What happens when three children spend the day in the supervised daycare program of a FL resort motel, but at the end of the day, their parents don't come to pick them up? The motel manager and the uncaring-caregiver want to "do something with them," and the children fear the worst. So the next morning, they just leave the motel and start walking home. Home is six hundred miles away, which leads to an enthralling story of their trip, the people they meet, the ways they find food, frightening experiences, and their worry about what has happened to their parents. The children change as time goes by, especially the formerly quite spoiled little 6-year-old.
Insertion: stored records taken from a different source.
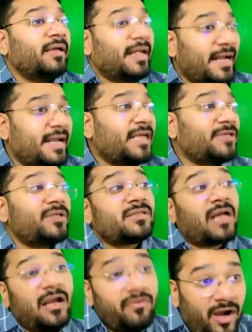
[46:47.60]
Ind AS, which is
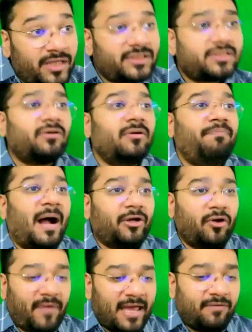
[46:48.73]
converged part
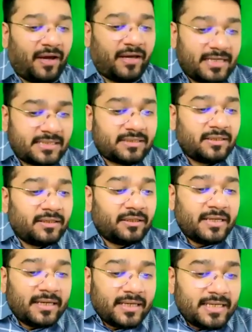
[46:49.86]
of IFRS,
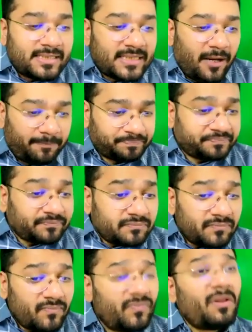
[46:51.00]
is a
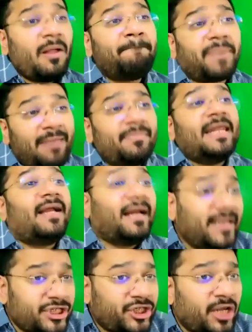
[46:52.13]
primary
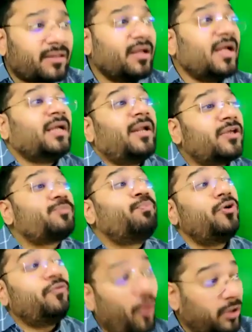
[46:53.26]
condition that was
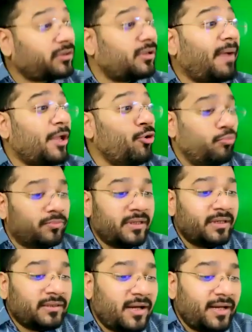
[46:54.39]
put forth by whom?
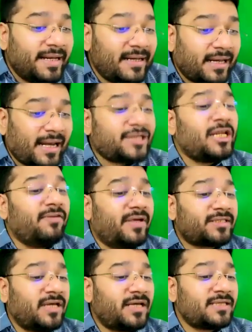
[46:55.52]
The international
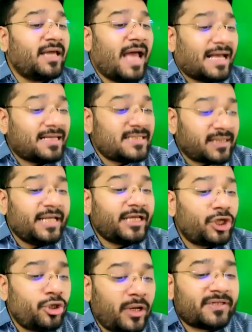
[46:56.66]
investors as a
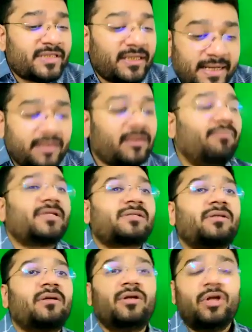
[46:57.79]
condition to invest in the Indian companies.
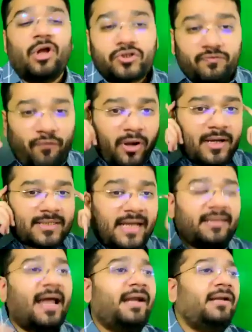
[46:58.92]
So foreigners
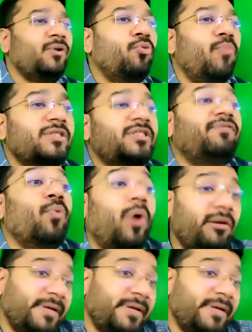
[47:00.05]
said that, look boss, if you want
Library of Congress Catalog Card Number 65-19940
Author

Borden Deal was an American novelist and short story writer. Born in Pontotoc, Mississippi, Deal attended Macedonia Consolidated High School, after which he joined the Civilian Conservation Corps and fought forest fires in the Pacific Northwest. Before he began writing, his checkered career included work on a showboat, hauling sawdust for a lumber mill, harvesting wheat, a position as auditor for the United States Department of Labor, a telephone solicitor, copywriter, and an anti-aircraft fire control instructor in Fort Lauderdale, Florida. In 1946, Deal enrolled in The University of Alabama in Tuscaloosa. While there he published his first short story, "Exodus". His creative writing professor was Hudson Strode. He received his Bachelor of Arts degree within three years, then enrolled in Mexico City College for graduate study. It was not until 1956 that Deal decided to become a full-time writer. Among the pseudonyms he used were Loyse Deal, Lee Borden, and Michael Sunga. A prolific writer, Deal penned twenty-one novels and more than one hundred short stories, many of which appeared in McCall's, Collier's, Saturday Review, and Good Housekeeping. His work has been translated into twenty different languages. A major theme in his canon is man's mystical attachment to the earth and his quest for land, inspired by his family's loss of their property during the Great Depression. The majority of his work is set in the small hamlets of the Deep South. From 1970 Deal also published, under the name "Anonymous", a series of erotic novels with pronoun titles such as Her and Him. His novel The Insolent Breed served as the basis for the Broadway musical A Joyful Noise. His novel Dunbar's Cove was the basis for the plot of the movie Wild River, starring Lee Remick and Montgomery Clift. Deal was married twice and had three children. He died of a heart attack in Sarasota, Florida.